Residents & Fellows
Henry Newman, Edwin Boldrey and Kaiser Awards
Winners of the 62nd Annual Meeting of the SF Neurological Society in Sonoma, CA:
All residents and fellows in the neurosciences were invited to submit their papers for consideration for the San Francisco Neurological Society's annual Henry Newman Award, Edwin Boldrey Award and Kaiser Award. The Henry Newman award is presented each year to the author of the best paper dealing with clinical neurology. The Edwin Boldrey award is intended to recognize a research project in neuroscience. The Kaiser Award is given to the next highest scoring paper, and can be either for clinical neurology or neuroscience. The three award recipients presented their papers on Sunday February 28, 2010 at the Society's Annual Meeting, which was held at The Lodge at Sonoma Renaissance Resort and Spa in Sonoma, CA.
The honorarium award was $500.00 each for the Boldrey and Newman Awards and $250 for the Kaiser Award. In addition, the Newman and Boldrey Award winners were provided one night's complimentary lodging at the Lodge at Sonoma Renaissance Resort & Spa and invited to the Society Annual Dinner.
Winners for the 61st Annual Meeting of the SF Neurological Society in Monterey, CA: From left to right:
HENRY NEWMAN AWARD -
KAISER AWARD -
EDWIN BOLDREY AWARD -
EDWIN B. BOLDREY, M.D.
Edwin Barkley Boldrey was born in Indiana on July 17, 1906, the son of a minister and grandson of a doctor. His mother's parents were from Scotland and, spending summers with them as a child, he formed a strong and lasting affection for things Scottish. Influenced by his parents and his Latin teacher, he pursued a liberal arts education as a solid foundation on which to structure a life's work.
After graduation from DePauw University, he followed his growing interest in medicine, like many students during the Depression, working to continue his education. His interest in the nervous system was awakened by the work of Bailey and Cushing. Three days after receiving his M.D. degree from Indiana University in 1932, he married Helen Burns Eastland, who became his constant partner. After a surgical internship, he was offered a position at the Montreal Neurological Institute by Dr. Wilder Penfield in 1935. With Penfield, he studied and published original contributions that provided the fundamental anatomical correlates of much of the clinical physiology of motor and sensory cortical mechanisms in humans. He completed his residency in 1939.
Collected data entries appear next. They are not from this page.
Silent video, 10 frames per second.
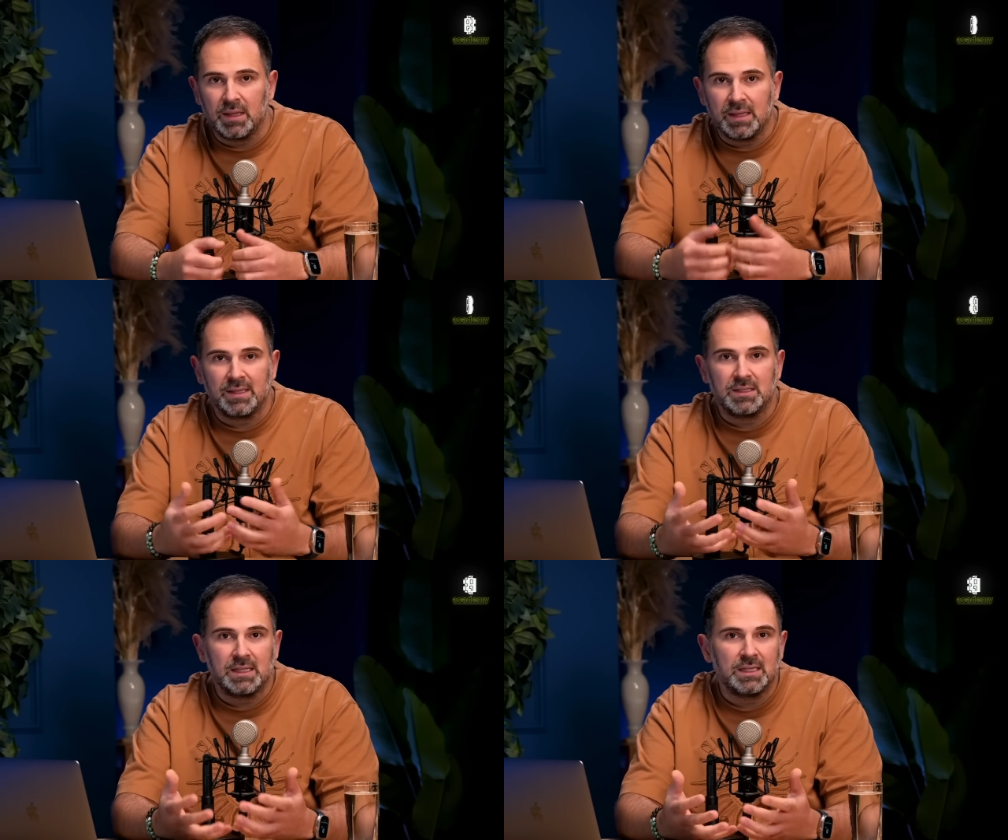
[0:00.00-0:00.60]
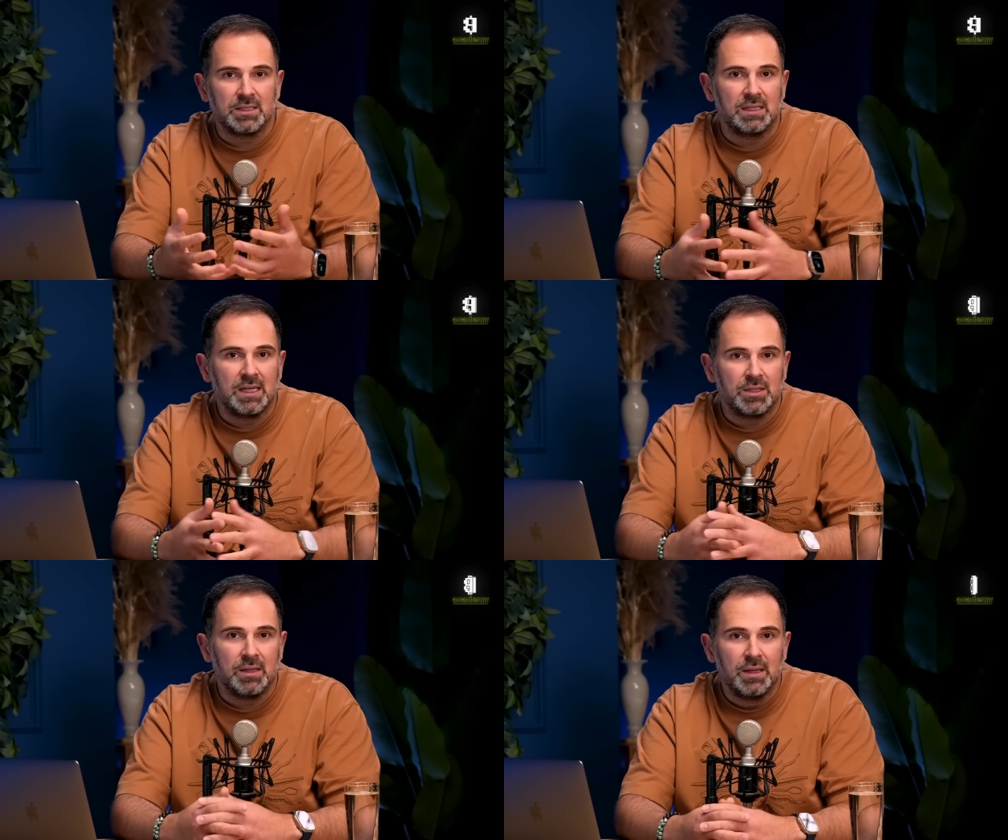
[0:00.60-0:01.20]
It says
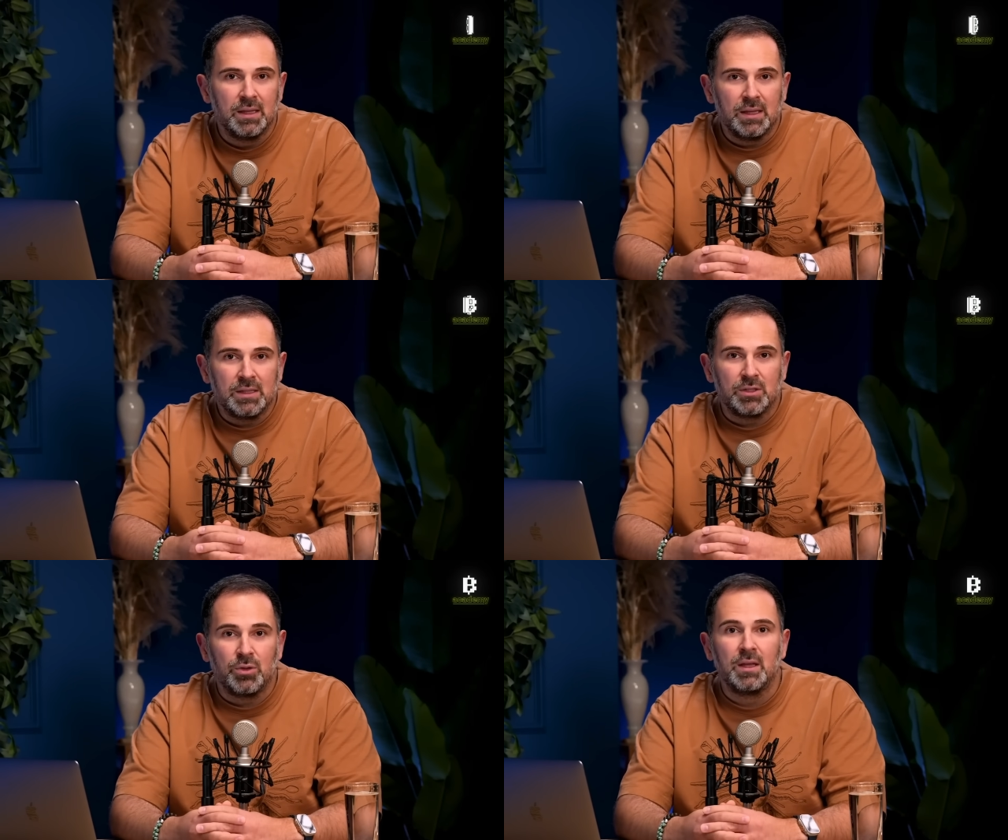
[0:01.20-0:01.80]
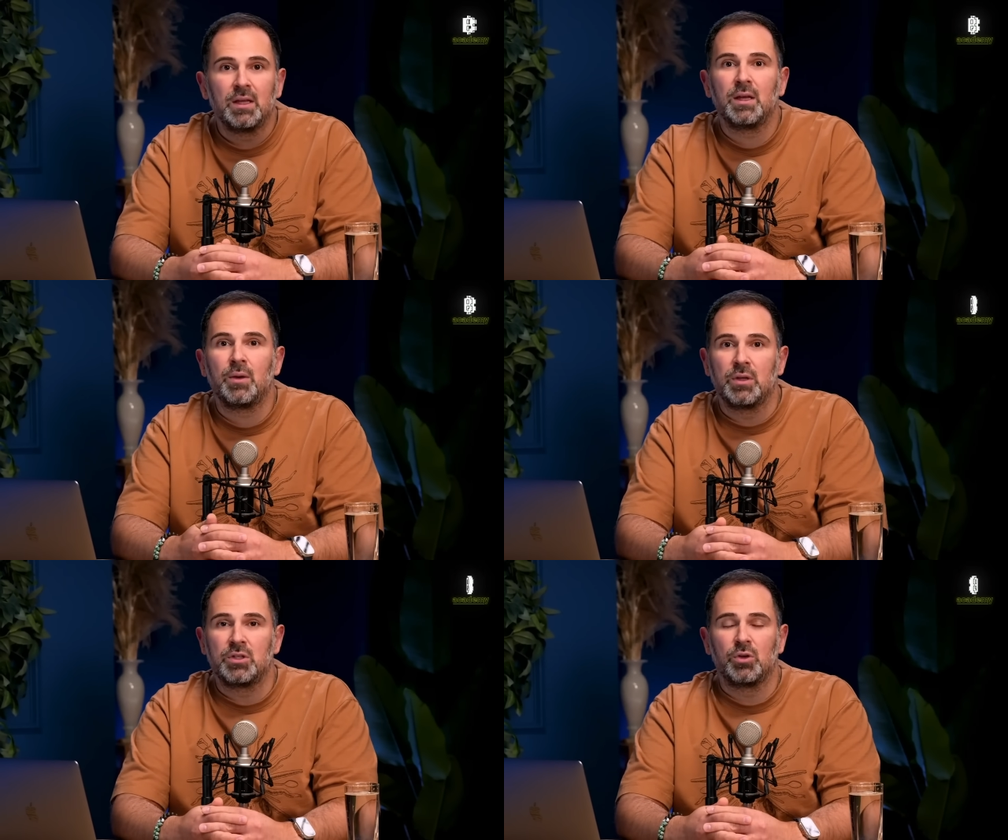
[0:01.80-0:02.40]
that
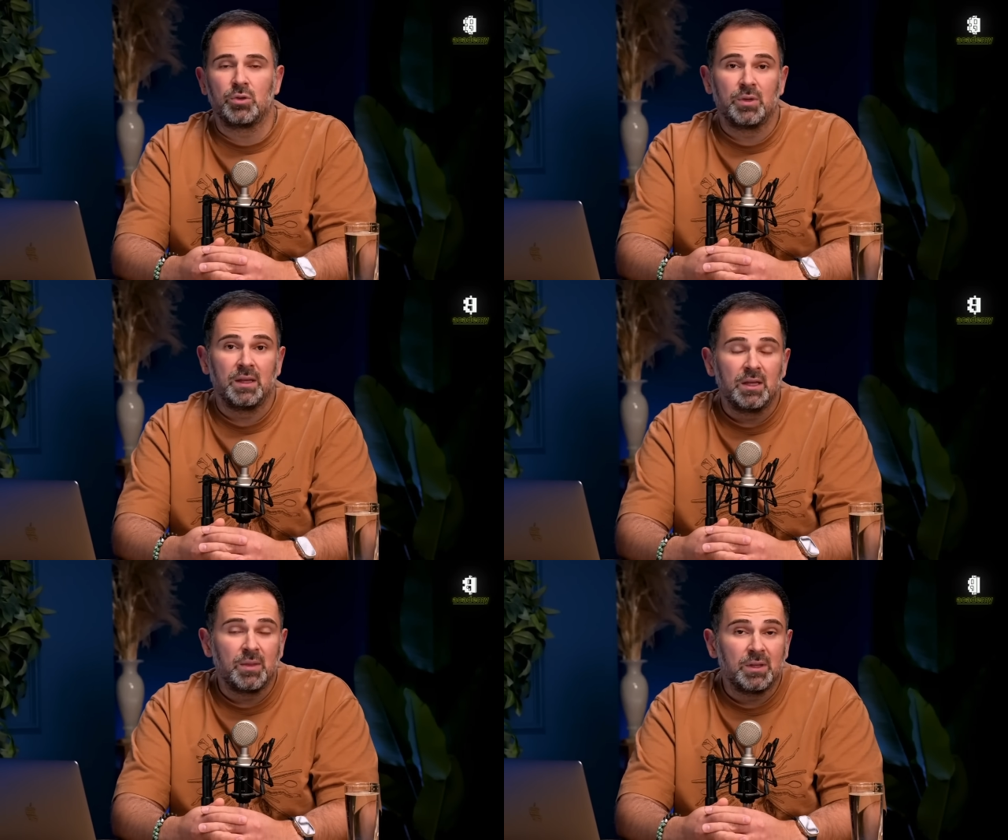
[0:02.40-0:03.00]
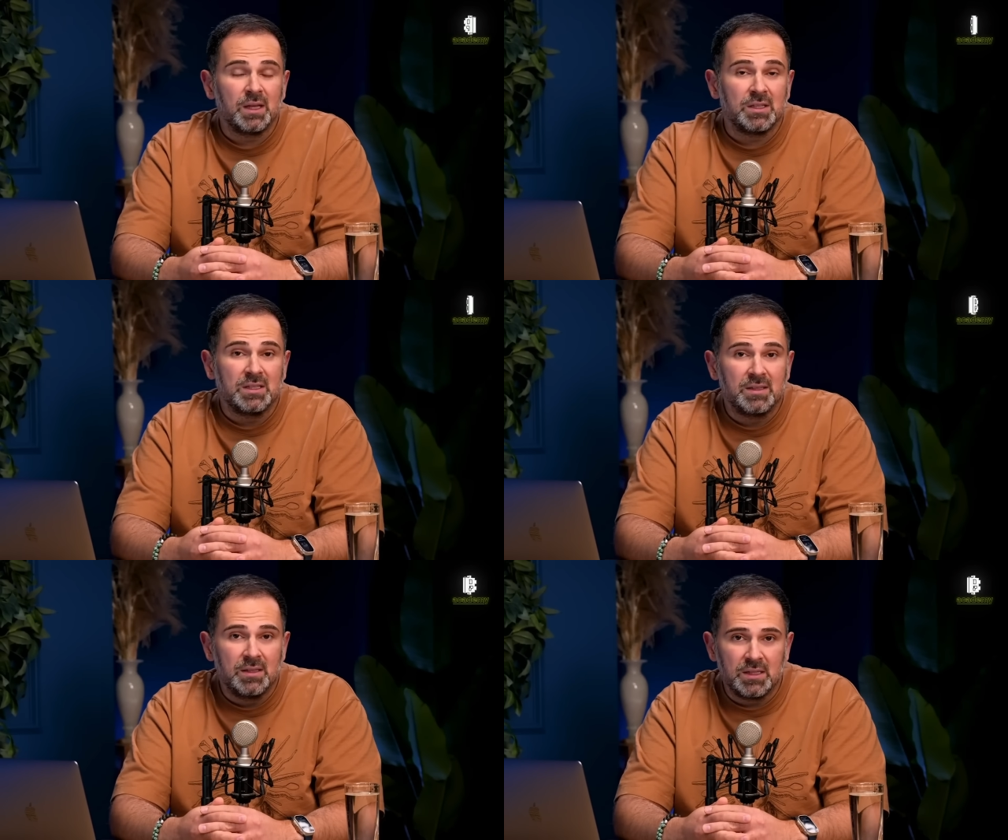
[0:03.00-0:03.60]
intermediaries should be
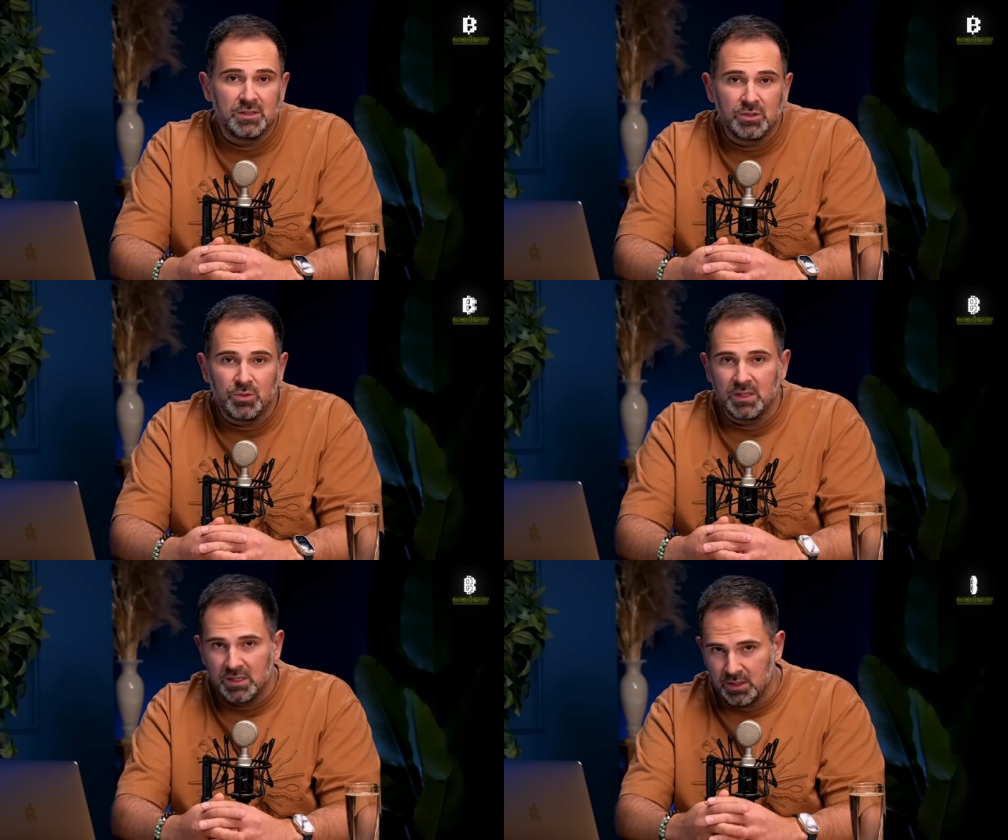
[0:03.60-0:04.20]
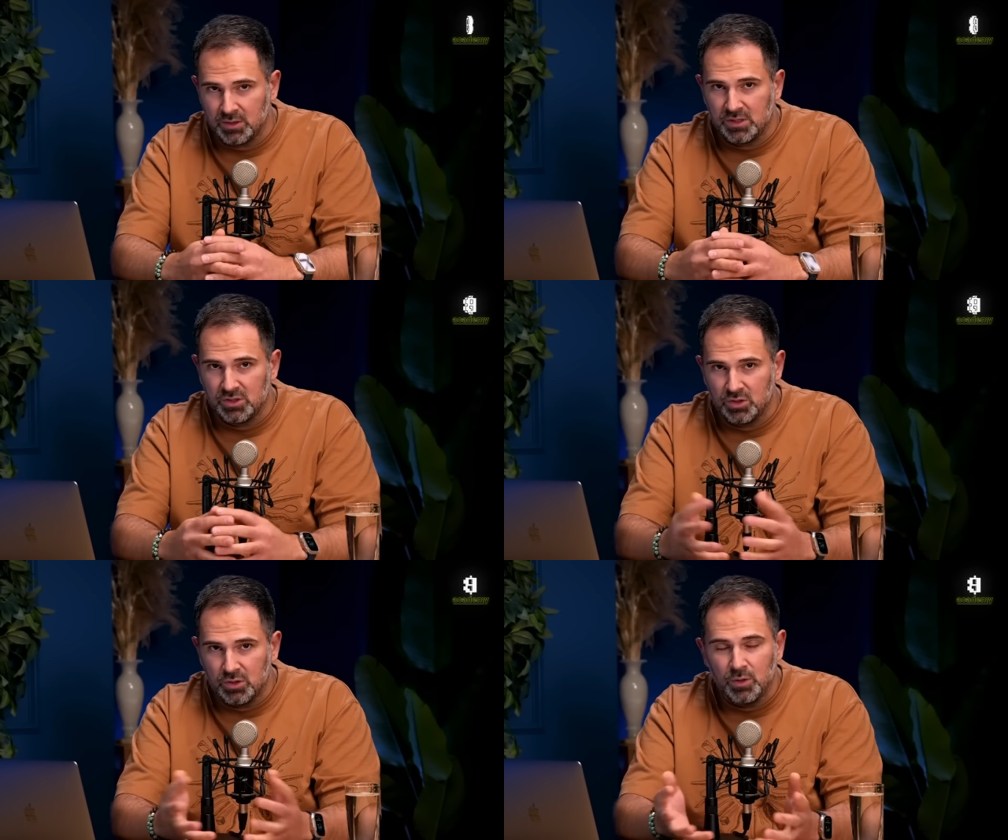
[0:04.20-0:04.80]
eliminated, intermediaries
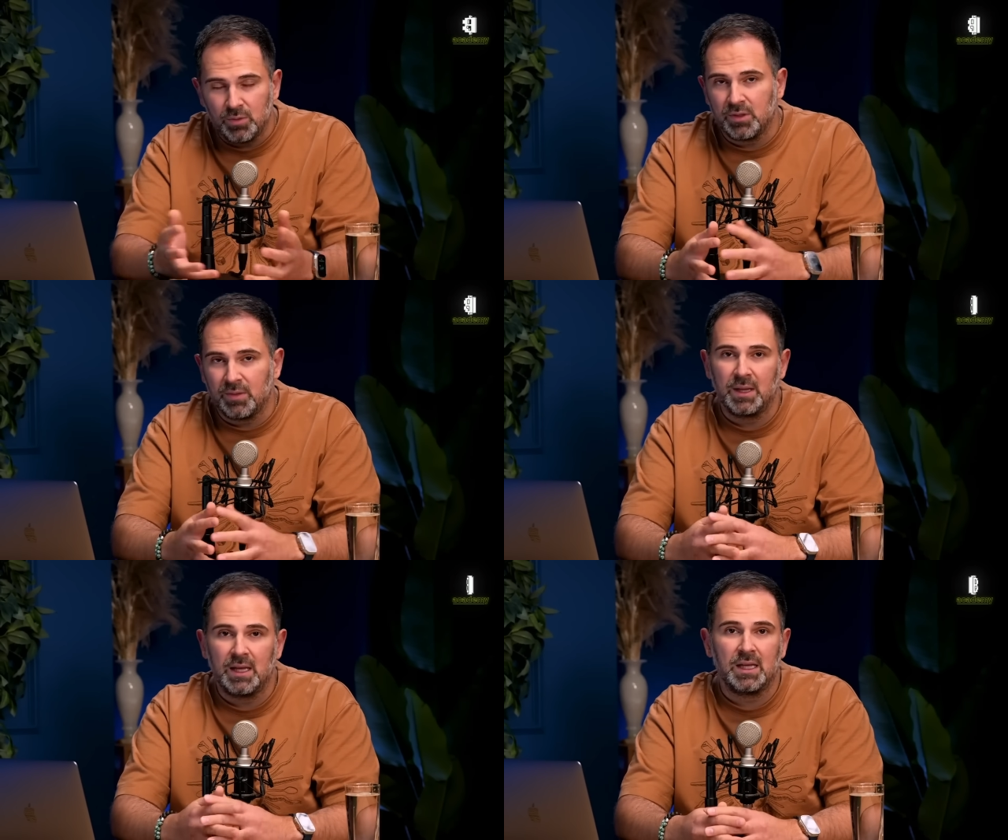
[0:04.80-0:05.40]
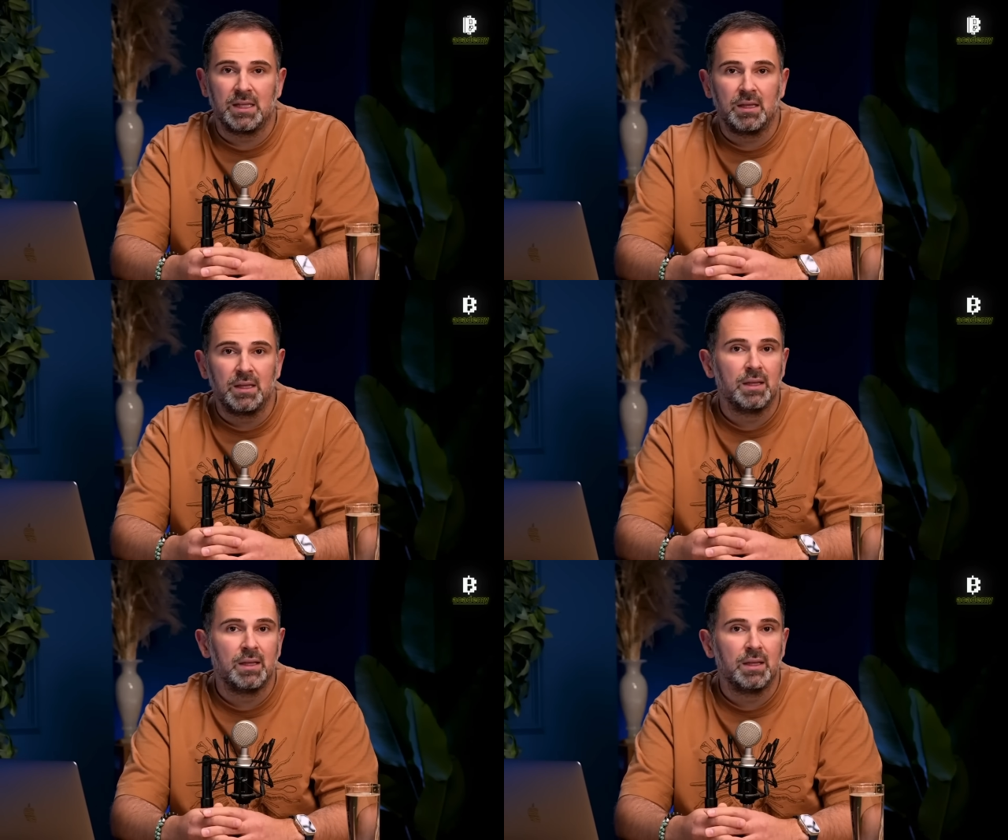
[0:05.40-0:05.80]
should not be paid,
In 1940, Dr. Howard C. Naffziger persuaded Dr. Boldrey to join the Department of Neurological Surgery at UCSF, where he served on the faculty for 48 years and as Chairman from 1951 to 1956. Dr. Boldrey was a pioneer in the therapeutic use of radiation for cerebral arteriovenous malformations and brain tumors. Among his many other contributions, to improve surgery for cervical intervertebral disc disease he developed an anterior cervical approach using discectomy without fusion, and was the first to remove a compressive lesion without requiring a bone graft.
As a physician, Dr. Boldrey demanded uncompromising attention to detail and concern in every act bearing on his patients' safety and welfare. His character was matched by his kind and gracious nature and a ready wit, and the fellowship of his colleagues and residents was a rich and valued aspect of his professional life. The Edwin B. Boldrey Lectureship at UCSF, established in 1983, reflects the maxim he adopted from Michaelangelo, and lived by- Ancora imparo, I am still learning. The Edwin Boldrey Award for Research In The Neurosciences was established by the San Francisco Neurological Society in honor of this great mentor and physician.
HENRY NEWMAN, M.D.
Henry Wise Newman, M.D., for whom one of our Society's two annual awards is named, was one of Stanford School of Medicine's first neurologists. He descended from a Fresno family of vintners, rose to full Commander in the U. S. Navy, and continued as a consultant once a week to the Oak Knoll Naval Hospital. A compact man with a wry sense of humor, he was a shrewd diagnostician and compassionate clinician.
He had many interests besides neurology, including sailing and restoring antique cars (his death occurred from a ruptured aortic aneurysm, while pushing one of these cars).
He left an indelible impression on those who worked with him, and he influenced many careers. His former Stanford colleague, Wm. Hofmann, M.D., remembers him as "a pleasant mixture of Robert Benchley and W. C. Fields, and the likes of him are today nowhere to be found".